• Dataset entries
========================================================================

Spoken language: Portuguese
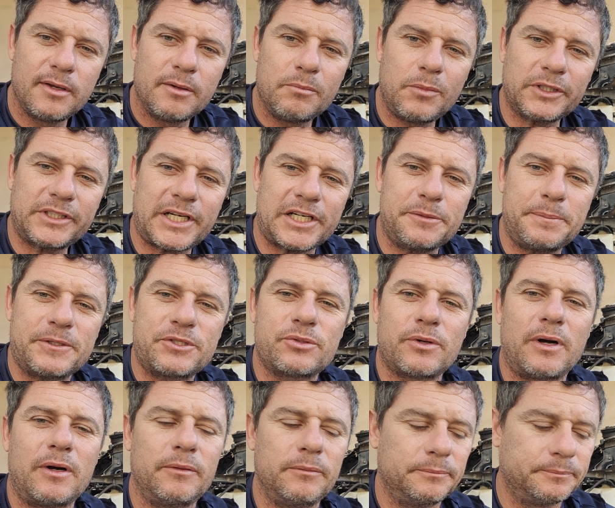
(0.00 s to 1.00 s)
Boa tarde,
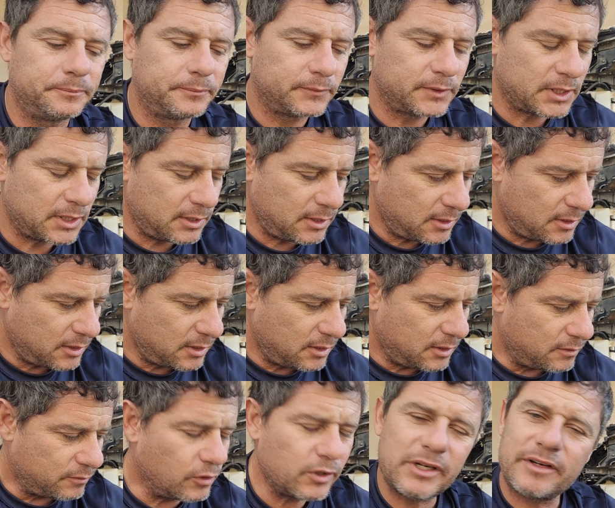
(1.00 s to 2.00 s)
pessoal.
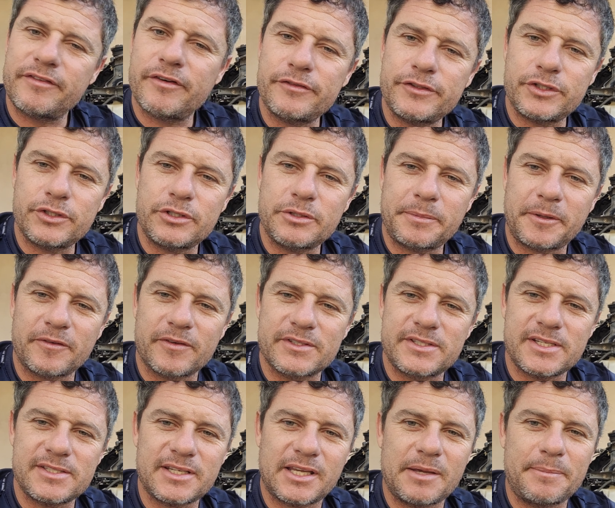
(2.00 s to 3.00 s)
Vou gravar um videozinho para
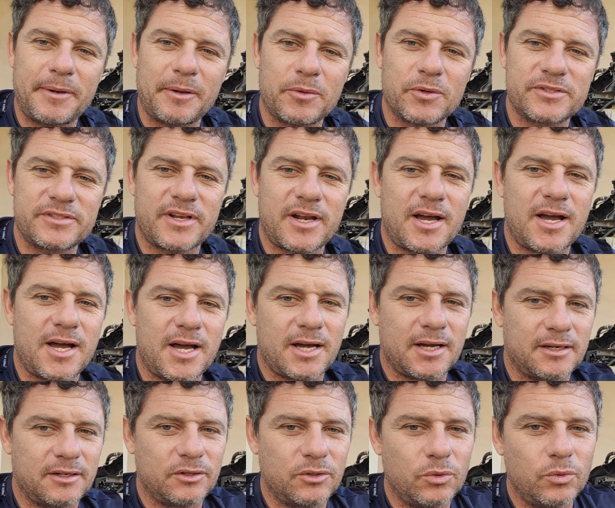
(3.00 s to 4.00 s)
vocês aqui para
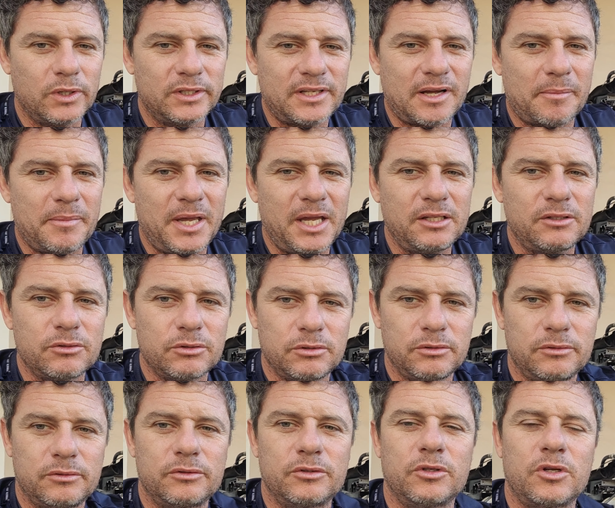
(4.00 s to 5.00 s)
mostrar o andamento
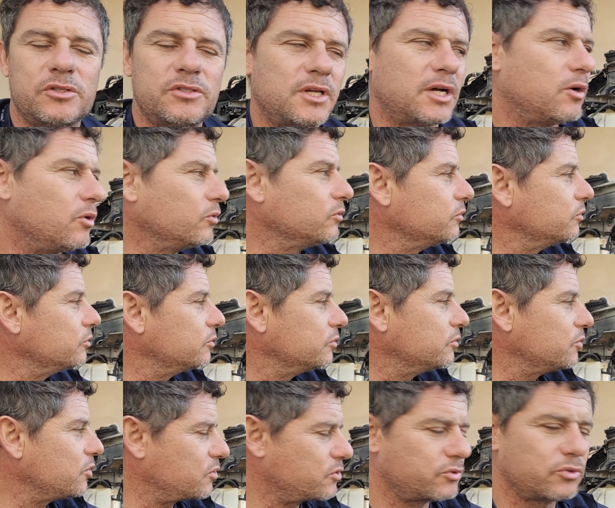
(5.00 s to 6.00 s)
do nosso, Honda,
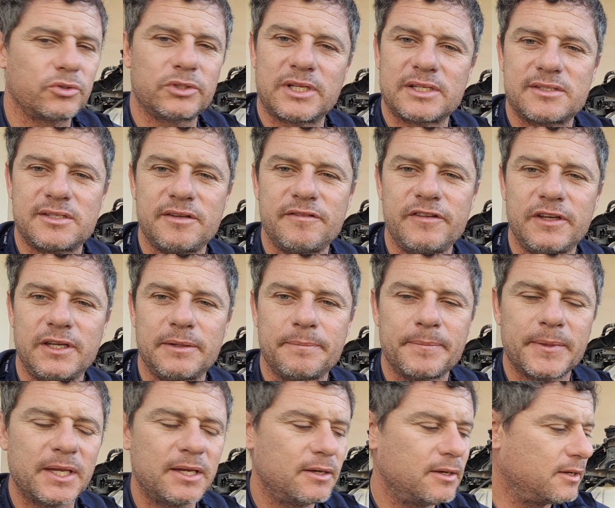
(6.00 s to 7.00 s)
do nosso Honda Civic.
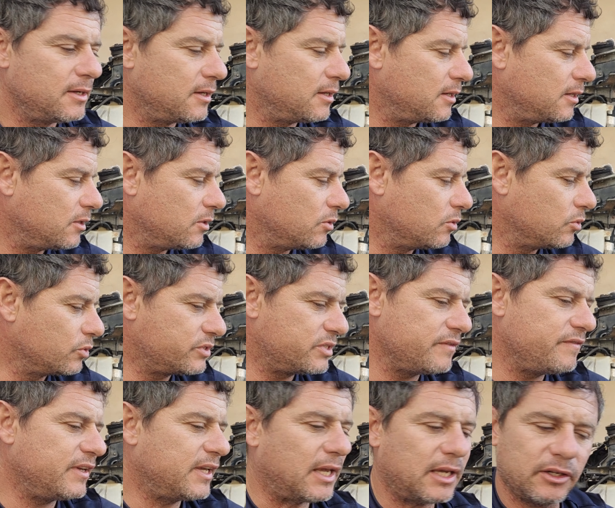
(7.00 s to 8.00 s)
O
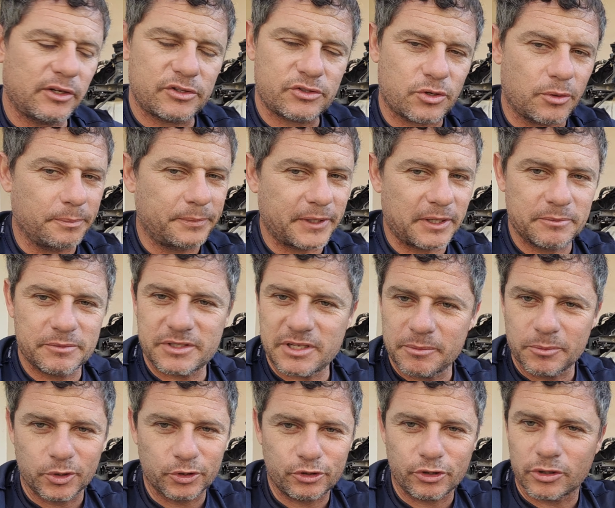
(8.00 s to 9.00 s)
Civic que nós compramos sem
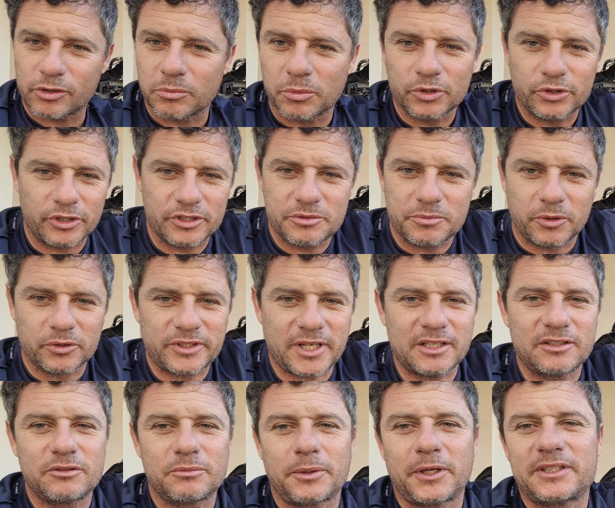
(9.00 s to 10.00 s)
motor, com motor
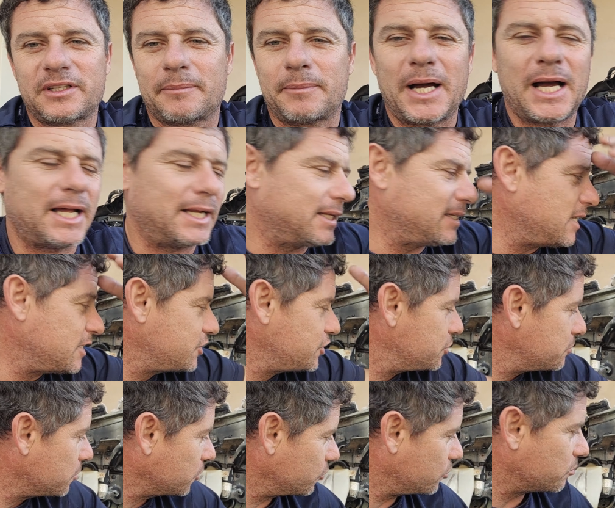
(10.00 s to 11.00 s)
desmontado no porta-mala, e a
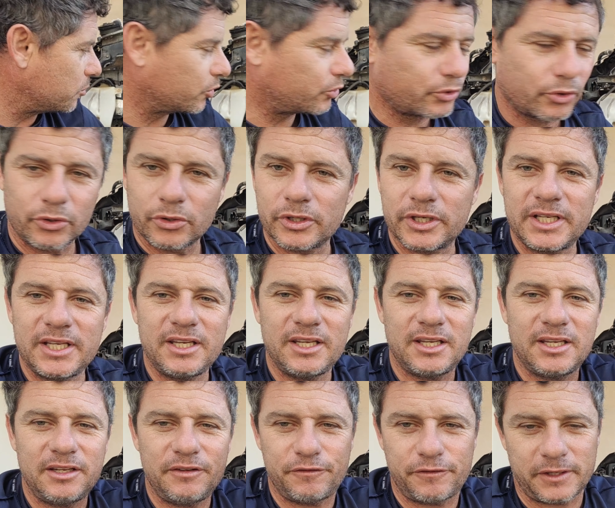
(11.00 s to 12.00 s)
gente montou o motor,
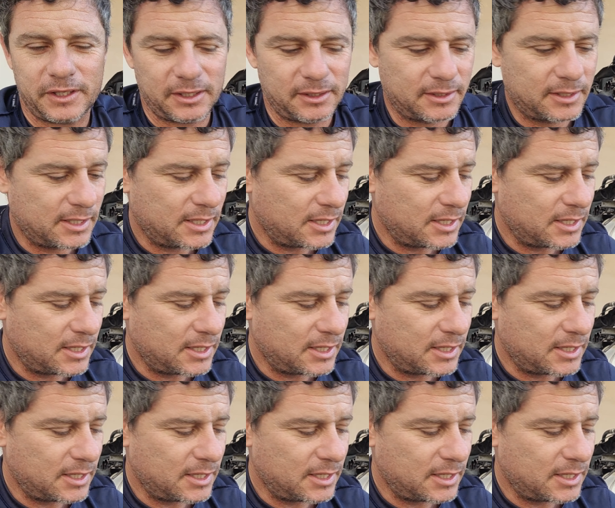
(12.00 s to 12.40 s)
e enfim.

========================================================================

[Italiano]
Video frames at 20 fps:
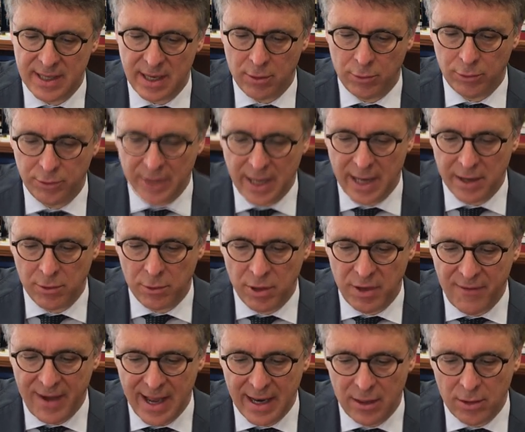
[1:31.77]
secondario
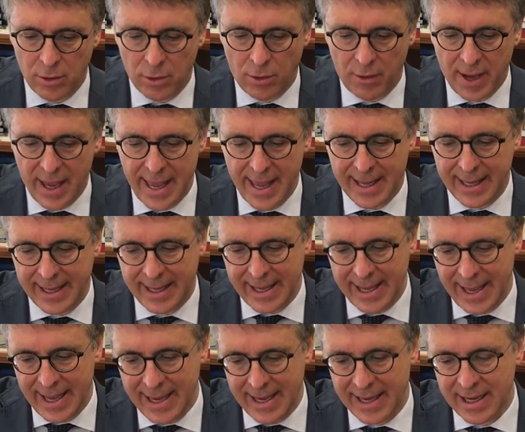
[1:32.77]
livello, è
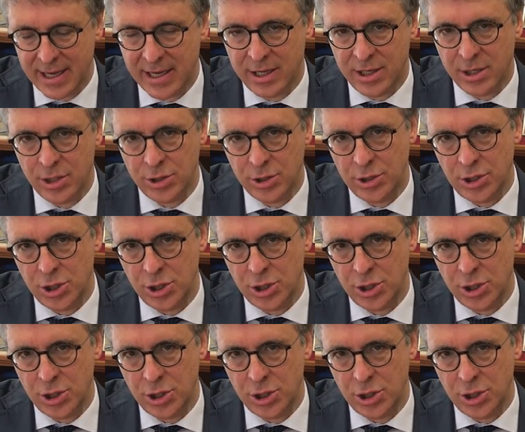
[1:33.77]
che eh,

========================================================================

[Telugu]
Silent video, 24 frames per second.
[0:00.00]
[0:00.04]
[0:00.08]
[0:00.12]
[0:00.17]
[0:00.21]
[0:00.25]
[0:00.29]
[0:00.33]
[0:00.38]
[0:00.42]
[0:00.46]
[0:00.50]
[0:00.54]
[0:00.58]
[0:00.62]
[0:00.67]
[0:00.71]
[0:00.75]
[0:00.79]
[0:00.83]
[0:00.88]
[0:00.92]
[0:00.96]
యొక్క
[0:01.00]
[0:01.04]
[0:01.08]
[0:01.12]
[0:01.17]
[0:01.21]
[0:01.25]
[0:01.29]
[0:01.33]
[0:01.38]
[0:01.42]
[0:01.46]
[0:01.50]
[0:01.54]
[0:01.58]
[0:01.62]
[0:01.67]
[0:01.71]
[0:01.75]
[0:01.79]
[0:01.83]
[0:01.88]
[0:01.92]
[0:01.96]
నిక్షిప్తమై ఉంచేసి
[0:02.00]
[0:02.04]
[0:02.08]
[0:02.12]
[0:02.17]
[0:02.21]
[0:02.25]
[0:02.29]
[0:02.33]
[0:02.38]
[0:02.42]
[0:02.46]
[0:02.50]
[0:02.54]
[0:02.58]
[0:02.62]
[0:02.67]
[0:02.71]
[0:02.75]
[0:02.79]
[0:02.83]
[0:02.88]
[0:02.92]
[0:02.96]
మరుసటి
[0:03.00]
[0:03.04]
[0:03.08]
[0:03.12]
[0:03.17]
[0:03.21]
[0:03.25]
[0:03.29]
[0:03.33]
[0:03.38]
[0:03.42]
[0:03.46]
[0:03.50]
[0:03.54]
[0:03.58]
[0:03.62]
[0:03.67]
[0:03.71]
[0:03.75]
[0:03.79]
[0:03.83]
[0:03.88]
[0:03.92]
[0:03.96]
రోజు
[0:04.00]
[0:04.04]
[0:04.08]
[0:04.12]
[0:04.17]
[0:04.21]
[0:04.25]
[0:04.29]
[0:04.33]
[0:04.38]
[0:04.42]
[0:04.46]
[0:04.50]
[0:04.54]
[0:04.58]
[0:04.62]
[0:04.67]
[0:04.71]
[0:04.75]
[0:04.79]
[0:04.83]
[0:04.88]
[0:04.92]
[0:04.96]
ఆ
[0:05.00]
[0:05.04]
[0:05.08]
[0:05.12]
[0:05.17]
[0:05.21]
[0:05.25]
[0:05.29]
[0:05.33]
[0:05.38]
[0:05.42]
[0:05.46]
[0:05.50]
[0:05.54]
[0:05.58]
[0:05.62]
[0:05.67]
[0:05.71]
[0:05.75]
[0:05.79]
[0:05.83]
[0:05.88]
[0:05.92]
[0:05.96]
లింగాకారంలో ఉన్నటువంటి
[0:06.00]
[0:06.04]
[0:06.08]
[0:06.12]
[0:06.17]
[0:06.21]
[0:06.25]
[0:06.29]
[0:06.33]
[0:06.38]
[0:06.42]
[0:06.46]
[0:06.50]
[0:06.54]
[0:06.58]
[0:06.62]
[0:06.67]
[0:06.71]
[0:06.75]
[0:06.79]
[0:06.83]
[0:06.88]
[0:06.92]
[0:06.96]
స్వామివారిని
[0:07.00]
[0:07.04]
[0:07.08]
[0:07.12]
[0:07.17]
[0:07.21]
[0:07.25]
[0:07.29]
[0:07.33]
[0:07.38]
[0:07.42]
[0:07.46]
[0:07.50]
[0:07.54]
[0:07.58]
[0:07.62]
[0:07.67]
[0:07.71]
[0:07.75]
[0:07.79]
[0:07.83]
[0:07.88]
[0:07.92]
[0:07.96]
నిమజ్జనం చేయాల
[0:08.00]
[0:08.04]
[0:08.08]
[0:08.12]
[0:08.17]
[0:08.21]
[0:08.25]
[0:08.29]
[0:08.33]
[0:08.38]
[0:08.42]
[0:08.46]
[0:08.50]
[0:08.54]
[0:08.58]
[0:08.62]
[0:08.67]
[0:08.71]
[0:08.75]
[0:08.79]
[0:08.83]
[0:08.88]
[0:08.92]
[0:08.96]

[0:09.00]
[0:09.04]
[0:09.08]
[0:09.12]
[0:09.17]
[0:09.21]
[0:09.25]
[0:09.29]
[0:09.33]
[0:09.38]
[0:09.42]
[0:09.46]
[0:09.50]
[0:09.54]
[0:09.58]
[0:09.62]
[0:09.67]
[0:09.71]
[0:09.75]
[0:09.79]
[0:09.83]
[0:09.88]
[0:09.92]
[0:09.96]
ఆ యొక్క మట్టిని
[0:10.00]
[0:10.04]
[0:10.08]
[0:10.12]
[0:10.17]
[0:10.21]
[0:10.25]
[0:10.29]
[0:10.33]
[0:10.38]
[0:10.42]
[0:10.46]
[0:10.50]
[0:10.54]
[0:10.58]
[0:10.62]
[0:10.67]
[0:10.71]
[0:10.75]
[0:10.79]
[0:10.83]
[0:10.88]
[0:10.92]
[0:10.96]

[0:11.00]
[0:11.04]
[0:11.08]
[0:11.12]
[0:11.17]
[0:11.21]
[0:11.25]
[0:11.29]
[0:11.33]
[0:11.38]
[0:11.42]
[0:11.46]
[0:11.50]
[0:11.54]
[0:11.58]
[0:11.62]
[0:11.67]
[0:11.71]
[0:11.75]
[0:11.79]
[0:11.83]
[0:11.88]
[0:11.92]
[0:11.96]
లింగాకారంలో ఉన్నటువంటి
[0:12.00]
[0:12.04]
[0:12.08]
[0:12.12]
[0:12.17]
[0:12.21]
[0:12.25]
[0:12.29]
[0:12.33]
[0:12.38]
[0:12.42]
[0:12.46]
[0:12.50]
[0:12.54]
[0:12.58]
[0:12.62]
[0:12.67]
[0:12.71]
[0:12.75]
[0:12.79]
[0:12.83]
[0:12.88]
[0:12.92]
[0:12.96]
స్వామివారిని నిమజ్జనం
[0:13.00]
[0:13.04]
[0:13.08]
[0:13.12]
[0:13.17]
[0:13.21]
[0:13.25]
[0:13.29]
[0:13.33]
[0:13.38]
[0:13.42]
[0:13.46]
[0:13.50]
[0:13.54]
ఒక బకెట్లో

========================================================================

• What is needed
The answer should consist of every line above in which "frames" appears.

• Exercise solution
Video frames at 20 fps:
Silent video, 24 frames per second.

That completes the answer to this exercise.